EXERCISE OBJECTIVE —
Could you restate the entries word for word, without the images?

##### SUPPLIED ENTRIES

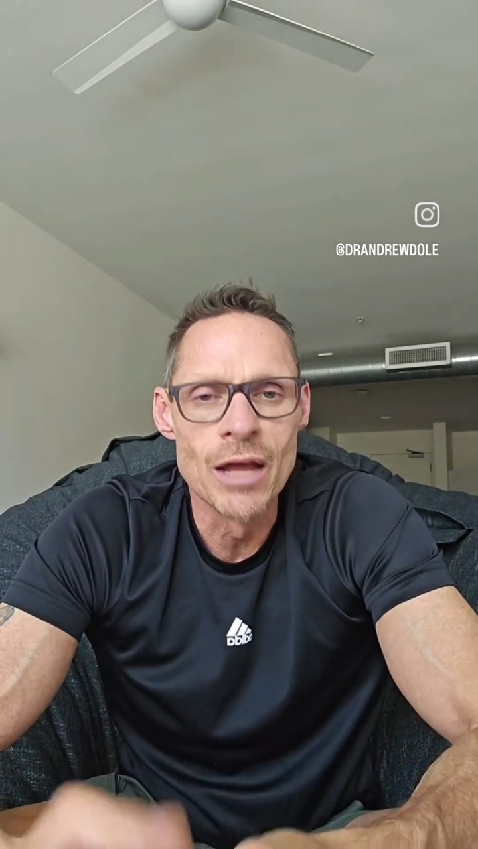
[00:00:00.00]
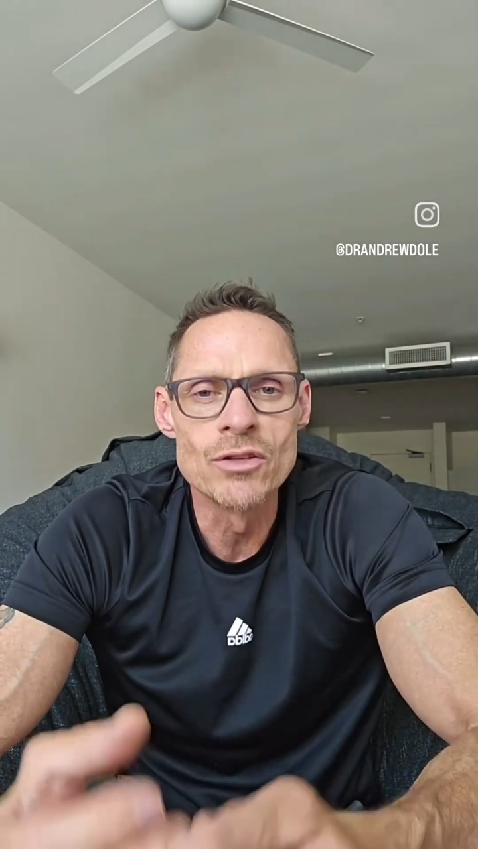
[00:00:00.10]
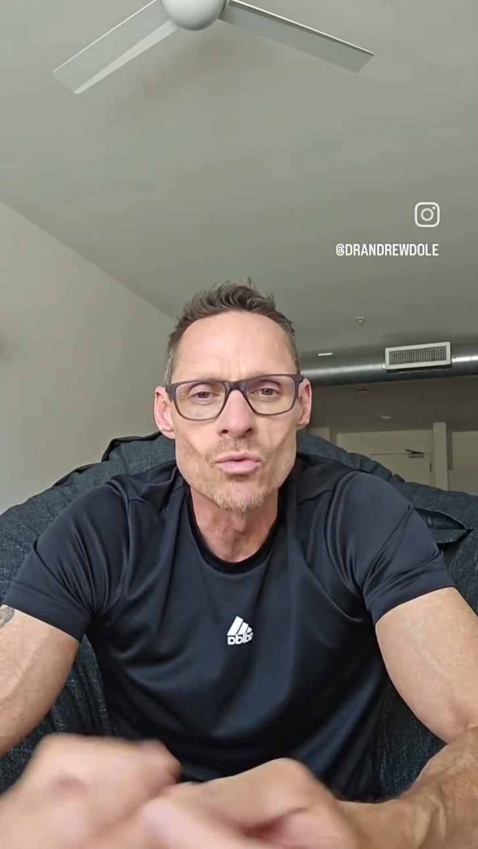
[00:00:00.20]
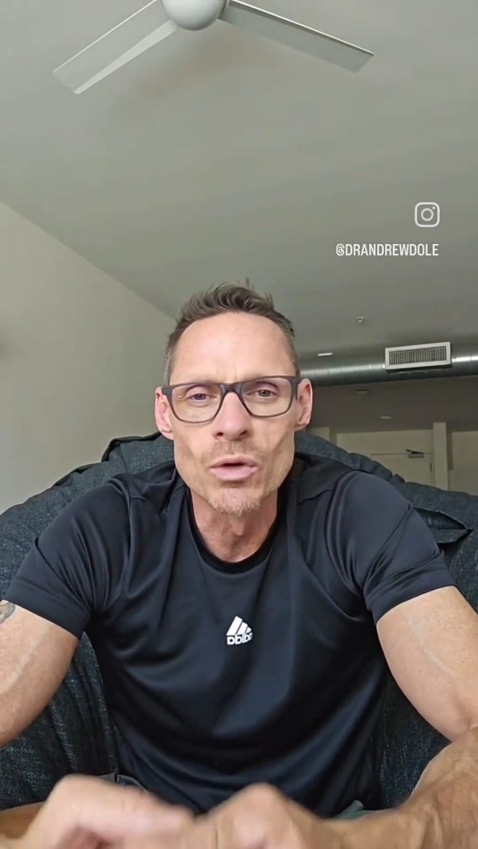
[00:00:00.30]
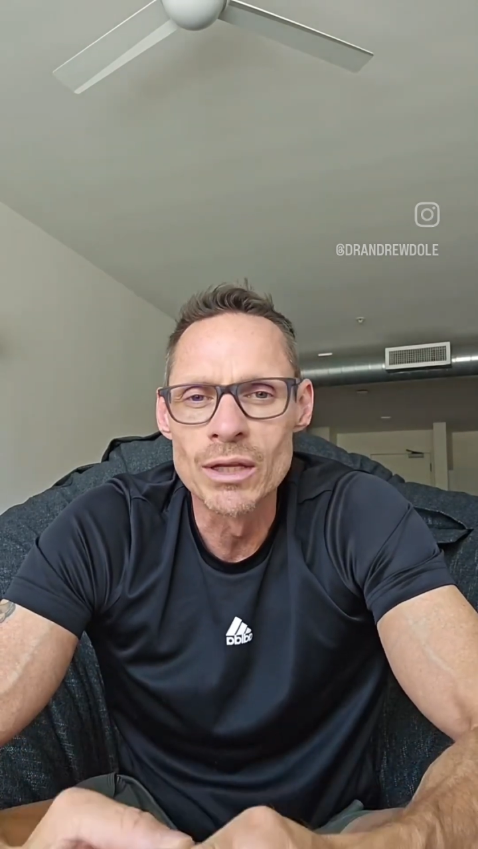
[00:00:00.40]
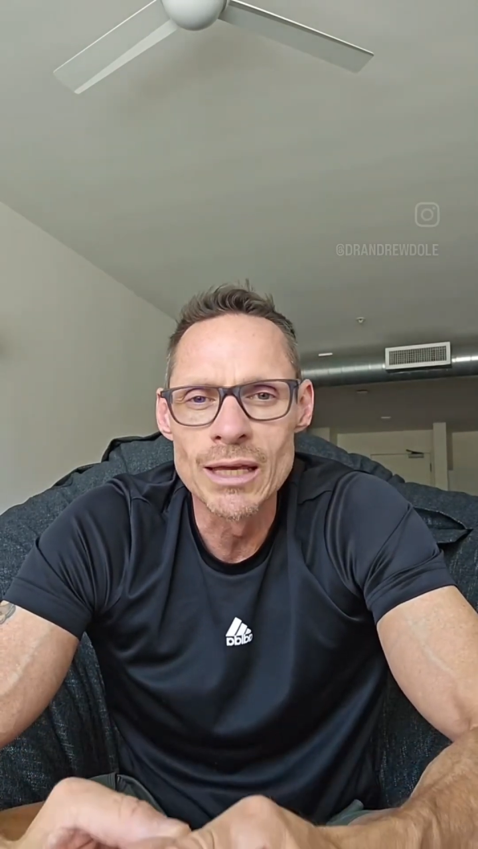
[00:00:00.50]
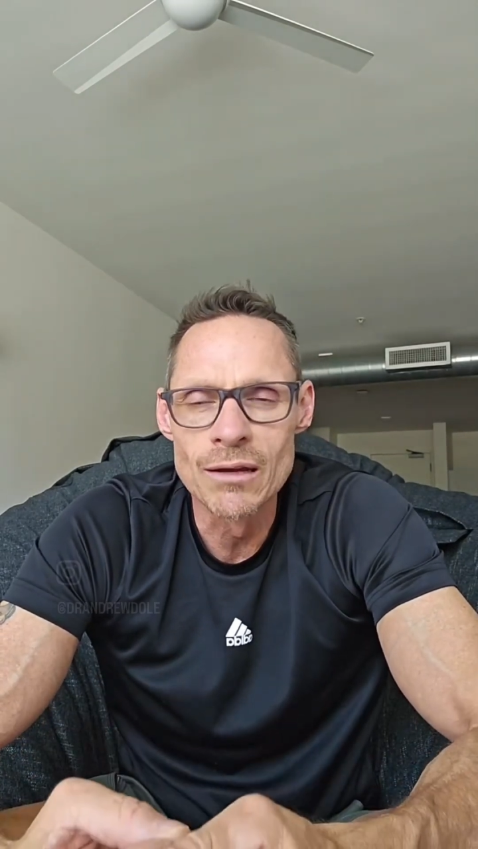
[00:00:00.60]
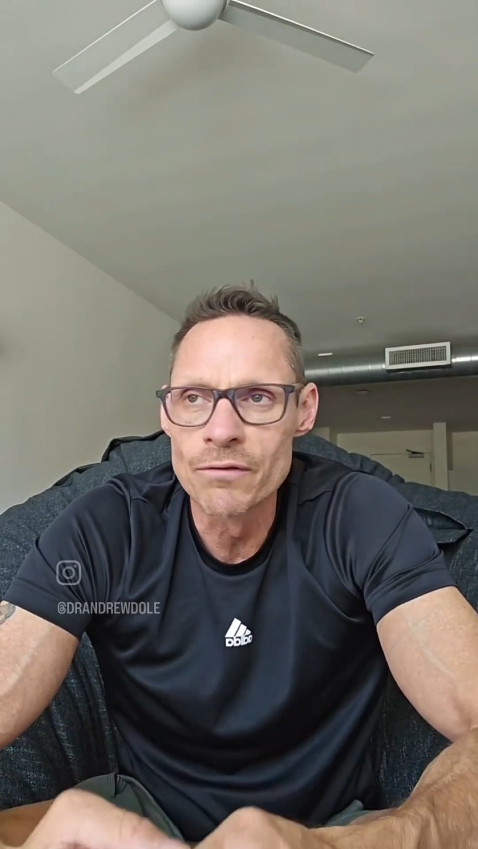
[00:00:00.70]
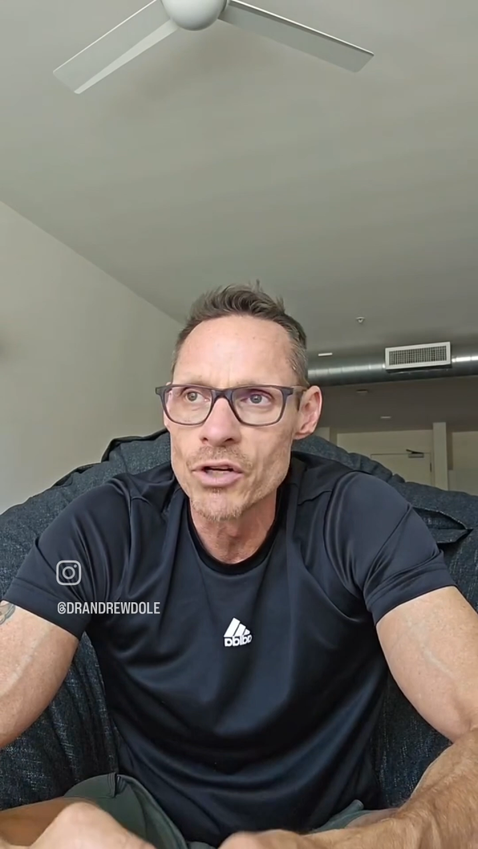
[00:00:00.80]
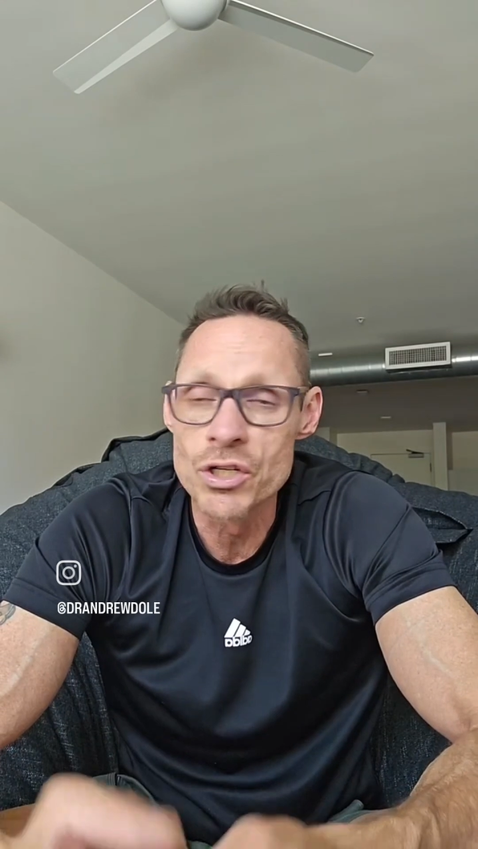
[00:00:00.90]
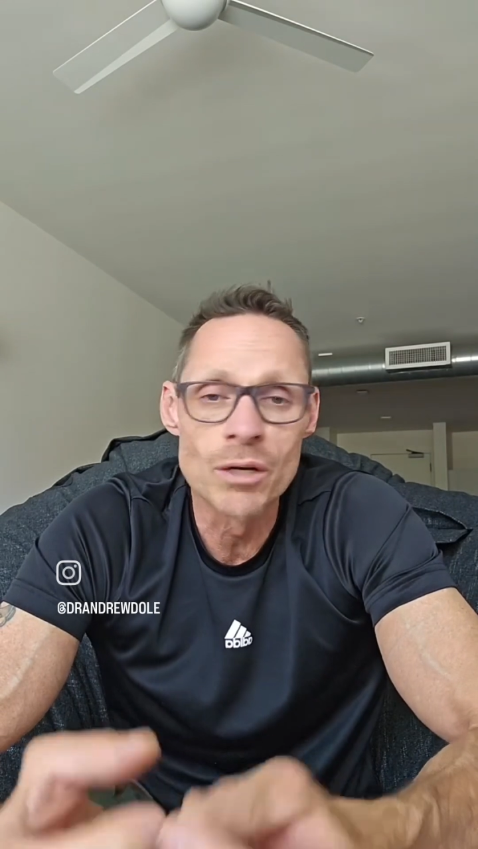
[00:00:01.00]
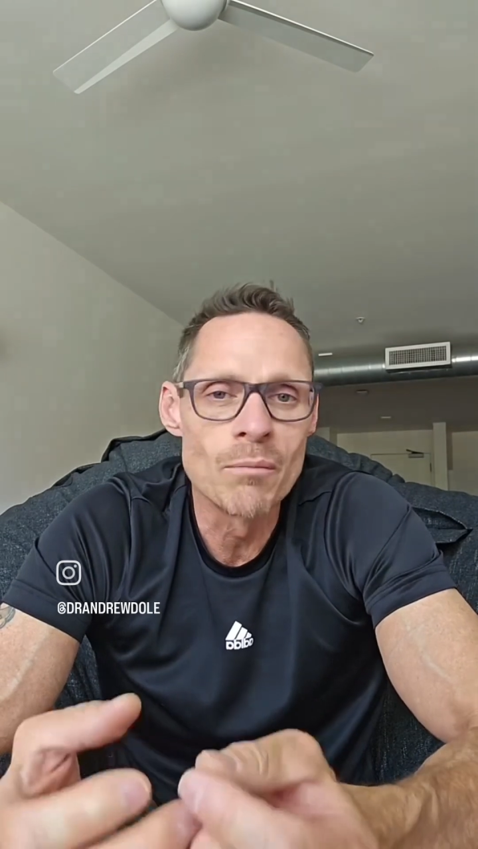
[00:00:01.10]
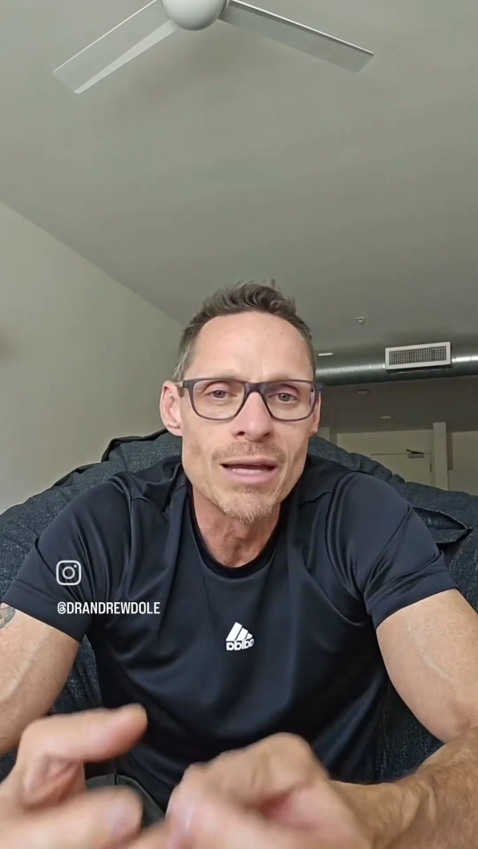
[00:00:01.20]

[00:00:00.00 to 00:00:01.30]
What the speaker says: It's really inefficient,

##########

WRITTEN ANSWER —
[00:00:00.00]
[00:00:00.10]
[00:00:00.20]
[00:00:00.30]
[00:00:00.40]
[00:00:00.50]
[00:00:00.60]
[00:00:00.70]
[00:00:00.80]
[00:00:00.90]
[00:00:01.00]
[00:00:01.10]
[00:00:01.20]

[00:00:00.00 to 00:00:01.30]
What the speaker says: It's really inefficient,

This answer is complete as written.